If you want to get cut, download a copy of Shawn T's T25 (You could do Insanity, but that shit will eventually wear down and injure you) and do the 25 minute workouts. You'll develop cardio and after about 6 weeks look like an MMA fighter.

If you want to get muscular, do a single cycle of anabolic steroids. And try not to get addicted.


----------



## A Hot Potato (Jun 14, 2018)

How long should I aim to hold a plank for?

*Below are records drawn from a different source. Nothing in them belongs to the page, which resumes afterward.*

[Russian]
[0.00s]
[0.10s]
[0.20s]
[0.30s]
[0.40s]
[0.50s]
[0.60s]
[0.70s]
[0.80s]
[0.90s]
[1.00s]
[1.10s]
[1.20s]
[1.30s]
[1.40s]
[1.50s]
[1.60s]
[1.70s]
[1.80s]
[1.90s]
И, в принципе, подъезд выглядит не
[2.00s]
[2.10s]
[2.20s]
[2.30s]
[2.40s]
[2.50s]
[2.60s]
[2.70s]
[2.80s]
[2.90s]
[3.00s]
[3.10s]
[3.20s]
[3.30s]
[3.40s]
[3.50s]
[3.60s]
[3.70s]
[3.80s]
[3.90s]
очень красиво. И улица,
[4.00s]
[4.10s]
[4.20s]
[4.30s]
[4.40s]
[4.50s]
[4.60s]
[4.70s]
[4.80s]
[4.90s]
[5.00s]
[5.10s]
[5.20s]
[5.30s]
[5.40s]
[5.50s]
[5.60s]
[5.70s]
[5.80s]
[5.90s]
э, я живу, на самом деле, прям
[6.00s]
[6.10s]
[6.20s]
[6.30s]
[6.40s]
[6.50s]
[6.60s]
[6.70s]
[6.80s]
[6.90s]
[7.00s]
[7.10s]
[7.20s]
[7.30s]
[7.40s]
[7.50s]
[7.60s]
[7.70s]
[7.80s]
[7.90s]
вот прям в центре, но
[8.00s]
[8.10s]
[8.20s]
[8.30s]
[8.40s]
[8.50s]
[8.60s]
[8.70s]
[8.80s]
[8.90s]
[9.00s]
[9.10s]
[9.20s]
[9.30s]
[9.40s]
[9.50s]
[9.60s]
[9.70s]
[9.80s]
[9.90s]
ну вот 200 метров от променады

I can already do over 70 seconds.


----------



## oldTireWater (Jun 15, 2018)

A Hot Pizza said:


> How long should I aim to hold a plank for?
> 
> I can already do over 70 seconds.



Until you absolutely can't stand it anymore. Static exercises like that are a mental game, you can always hang on a few seconds longer. A plank is good for core and shoulder strength, but the returns are diminishing. If you want a goal then 2-3 minutes is probably good. One can stay in the "front leaning rest" for fucking ever when someone is yelling at you.

You might look into variations at this point:
https://www.youtube.com/watch?v=ynUw0YsrmSg


Spoiler



You don't have to be a hot chick, or listen to some tool do these.


----------



## Ed Witten BAB (Jun 25, 2018)

If you want to start with Calisthenics, I would recommend that you start with the first programme on this page:

http://www.startbodyweight.com/p/some-sample-custom-programs.html

and then move onto this programme:

http://www.startbodyweight.com/p/start-bodyweight-basic-routine.html

On the same website you will find instructions on how to do the basic bodyweight exercises, as well as their progressions and guidelines on how to advance to some impressive bodyweight exercises (muscle ups, dragon flags, human flag etc)

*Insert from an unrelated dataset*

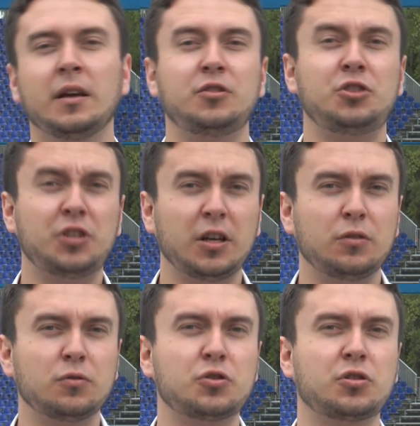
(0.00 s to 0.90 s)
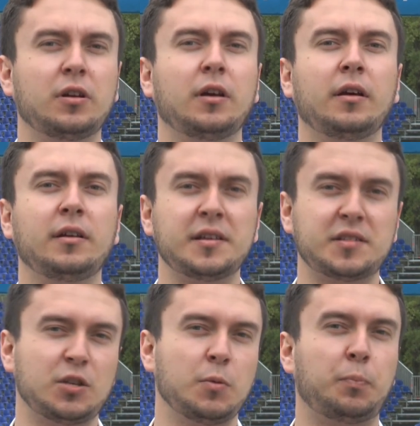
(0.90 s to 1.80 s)
Dzisiaj już e,
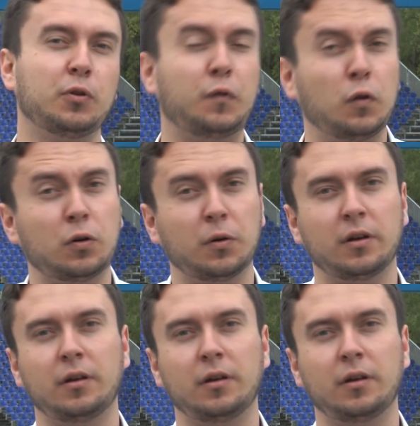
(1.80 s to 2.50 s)
jesteśmy po dwóch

As for cardio, do it on the rest days that the programmes suggest. And make it something fun, play soccer or tennis or skip rope etc. I find that you get more cardio done if you are doing something fun.

As for the weights use them to do bicep curls and they will be useful as counterweights when learning to do pistol squats.


----------



## A Hot Potato (Aug 8, 2018)

To bump this again, I recently added minor weight training to my routine.

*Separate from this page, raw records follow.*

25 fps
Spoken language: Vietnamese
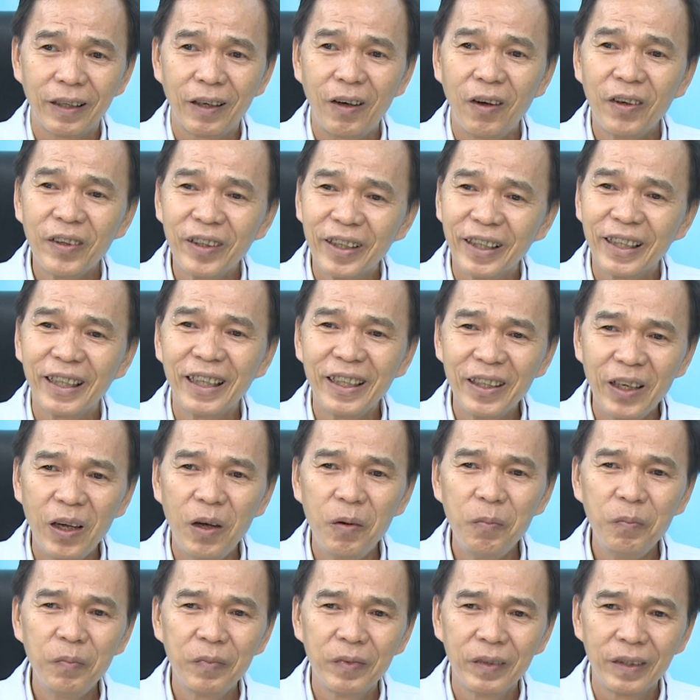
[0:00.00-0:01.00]
có những cái
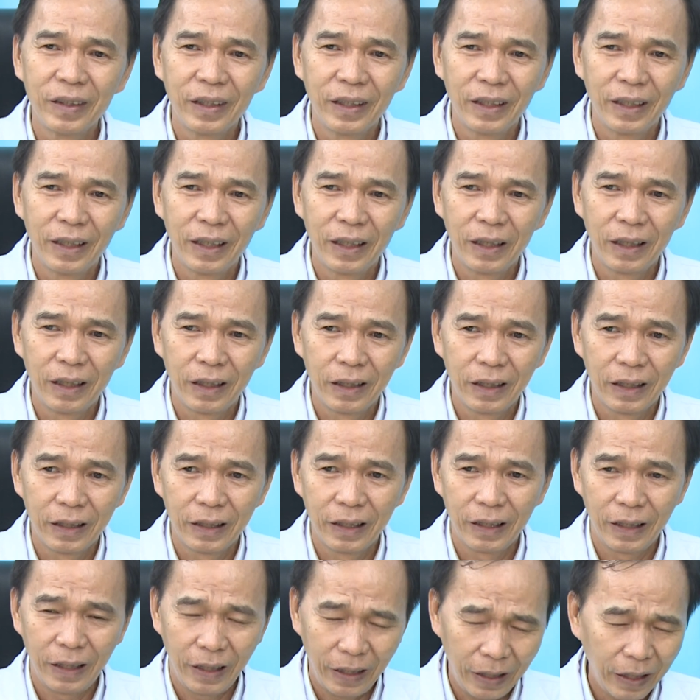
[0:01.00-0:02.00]
nhóm
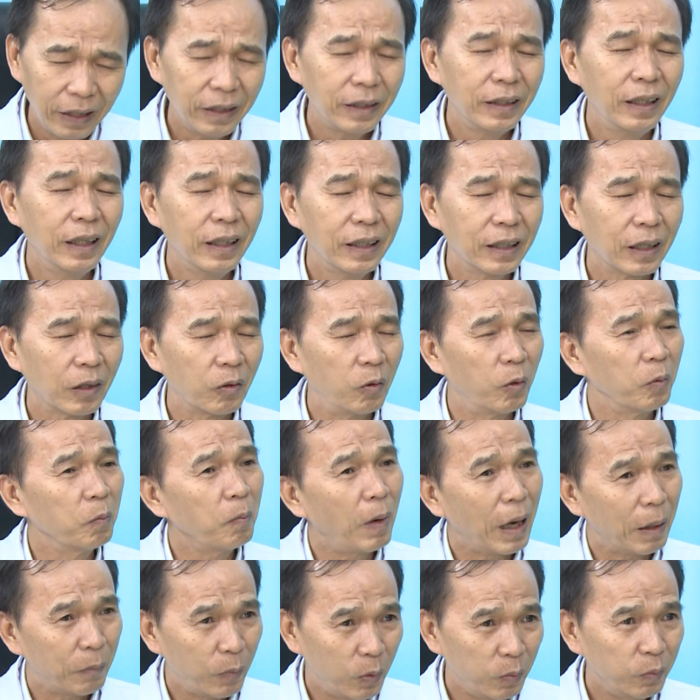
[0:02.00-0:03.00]
ít nhất là cũng
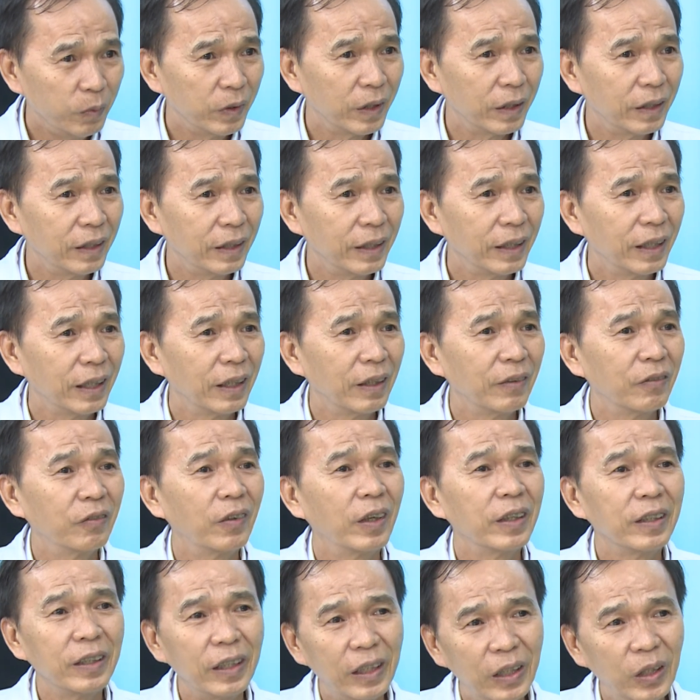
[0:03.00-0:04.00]
ba bốn người,
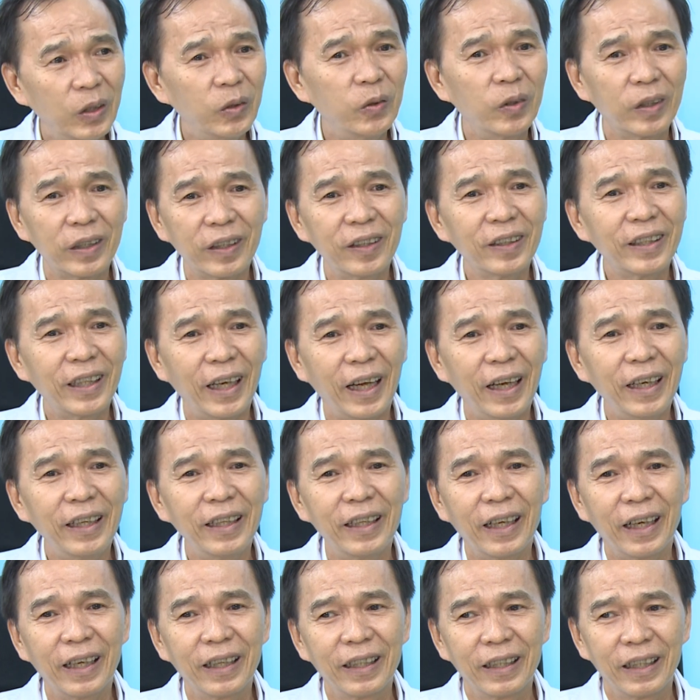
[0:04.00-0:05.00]
và nhiều có thể
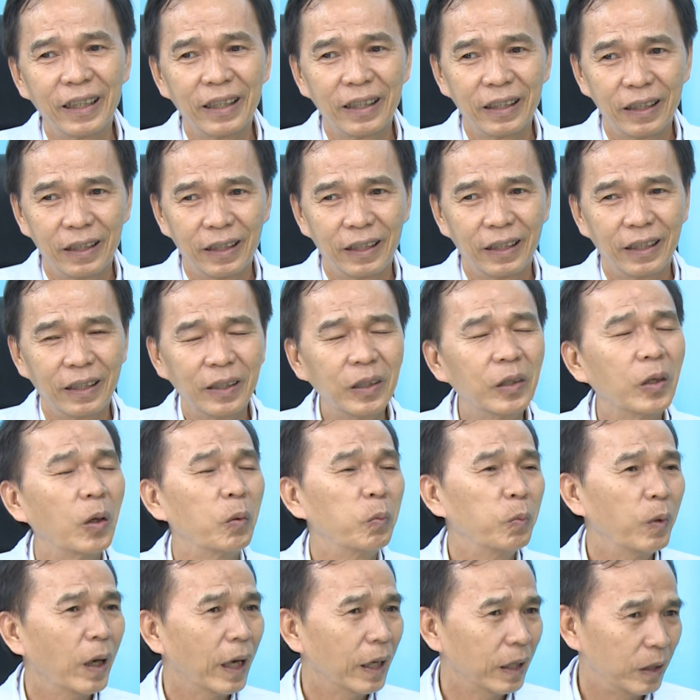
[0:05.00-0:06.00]
là chục
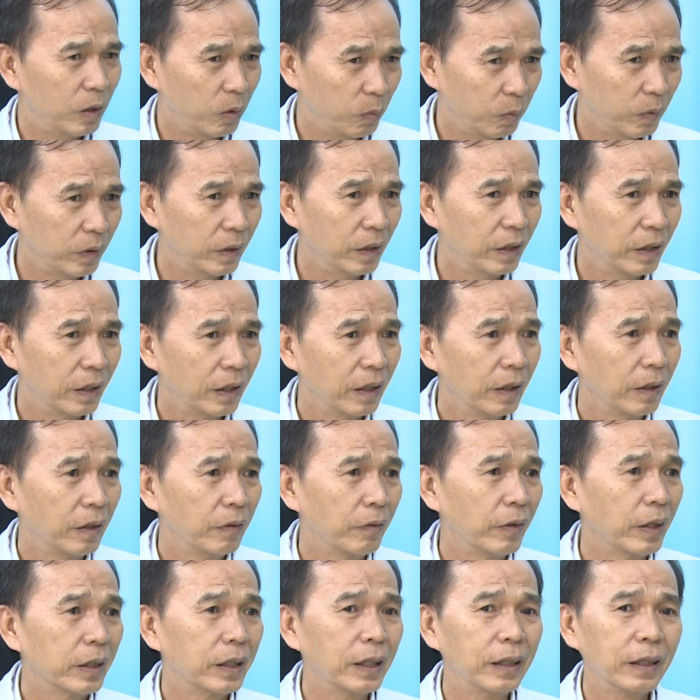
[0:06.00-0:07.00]
hai chục người,
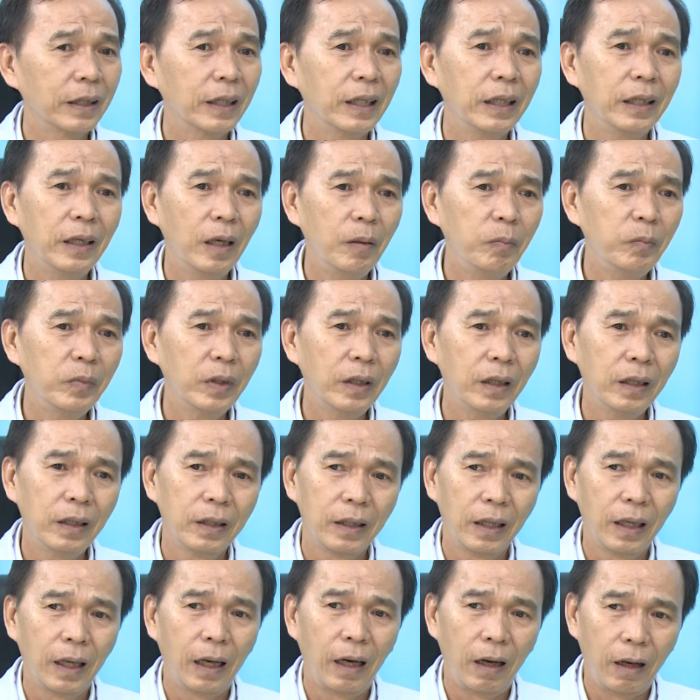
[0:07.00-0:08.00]
và thường cái nhóm đó
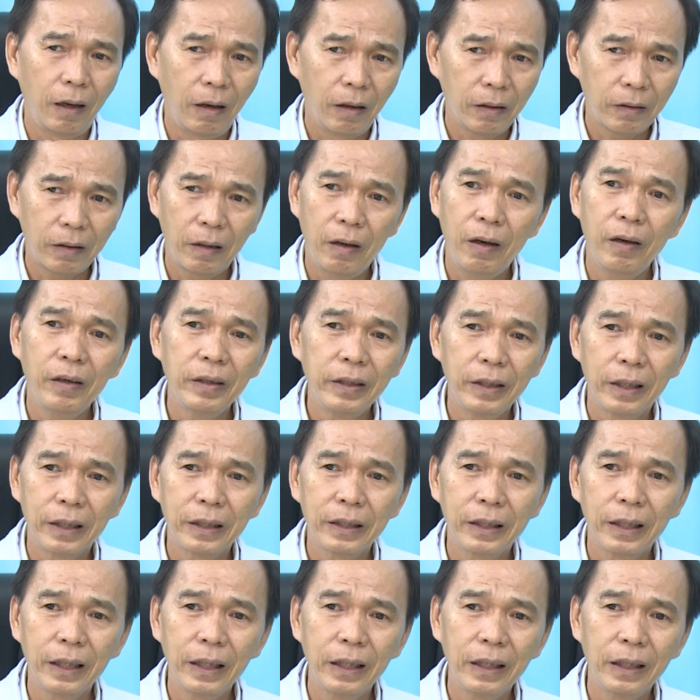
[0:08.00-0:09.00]
họ có những
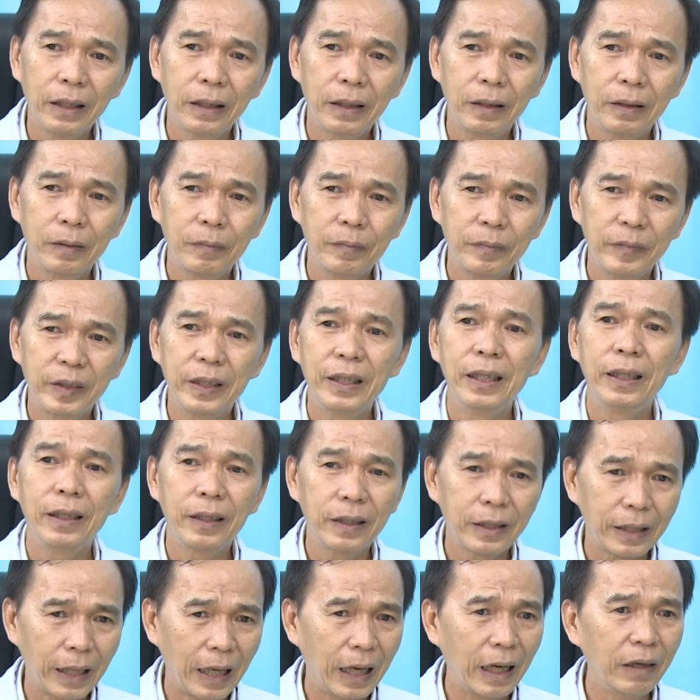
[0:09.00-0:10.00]
cái chia
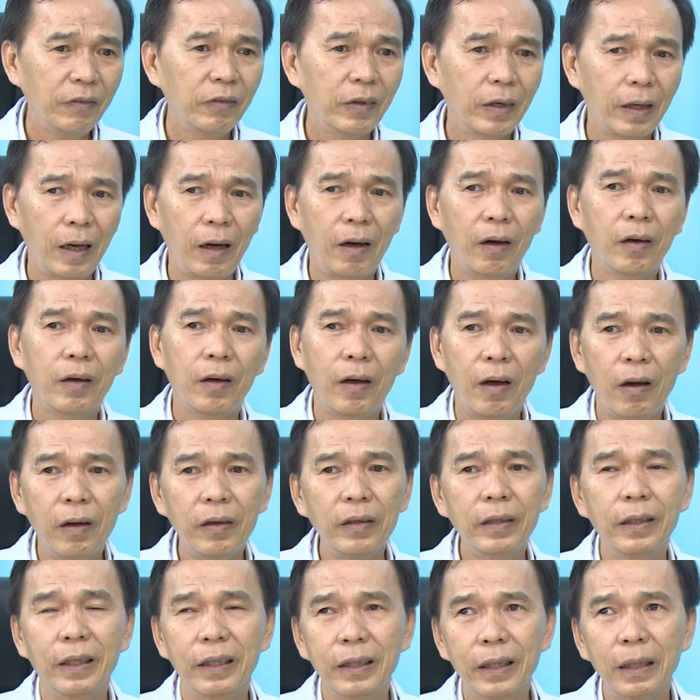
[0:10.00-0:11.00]
sẻ, và họ có
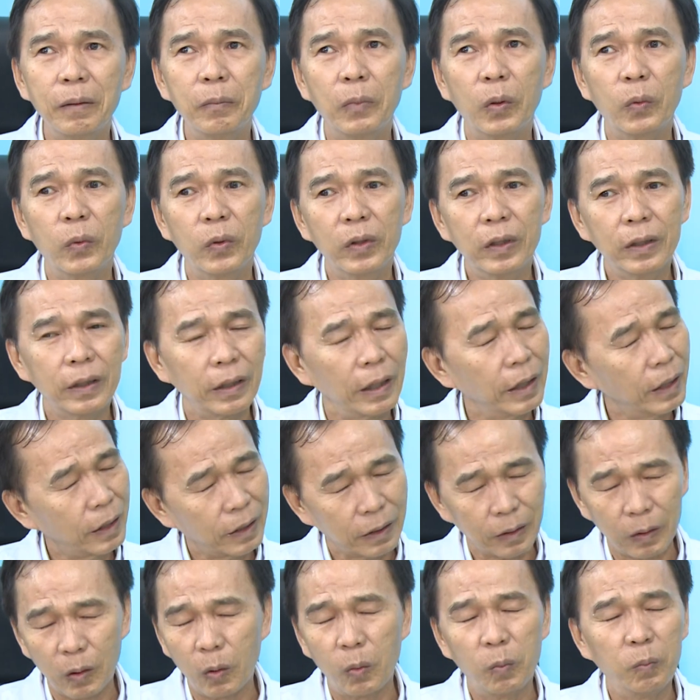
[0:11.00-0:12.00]
những cái buổi tiệc
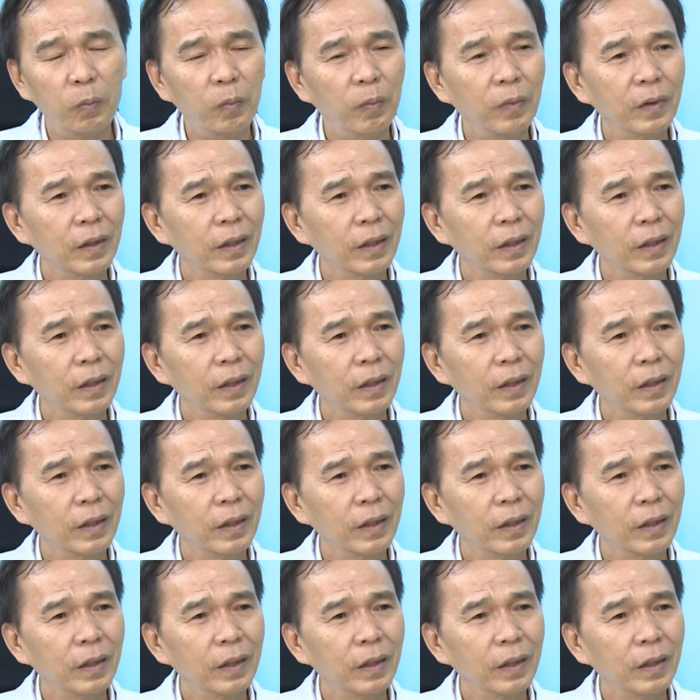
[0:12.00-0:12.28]
tùng,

Anything I should know or do?


----------



## oldTireWater (Aug 8, 2018)

Lift in quick, jerking motions using your back.

There are too many approaches to this to even begin to cover, and everyone will disagree with everyone else. Pick an "established" website, program, or youtube channel and give it a shot. Keep what you like from it, then try another one. Don't become invested in any one philosophy, and don't stop doing cardio/plyo stuff.


----------



## Meat Poultry Veg (Aug 13, 2018)

A Hot Tranny said:


> To bump this again, I recently added minor weight training to my routine.
> 
> Anything I should know or do?



I was going to say "do StrongLifts" but you mentioned not having a gym membership, so that's a non-starter. (But if you ever do invest in a gym membership, do check out the StrongLifts website and read, and re-read how to do the five basic lifts).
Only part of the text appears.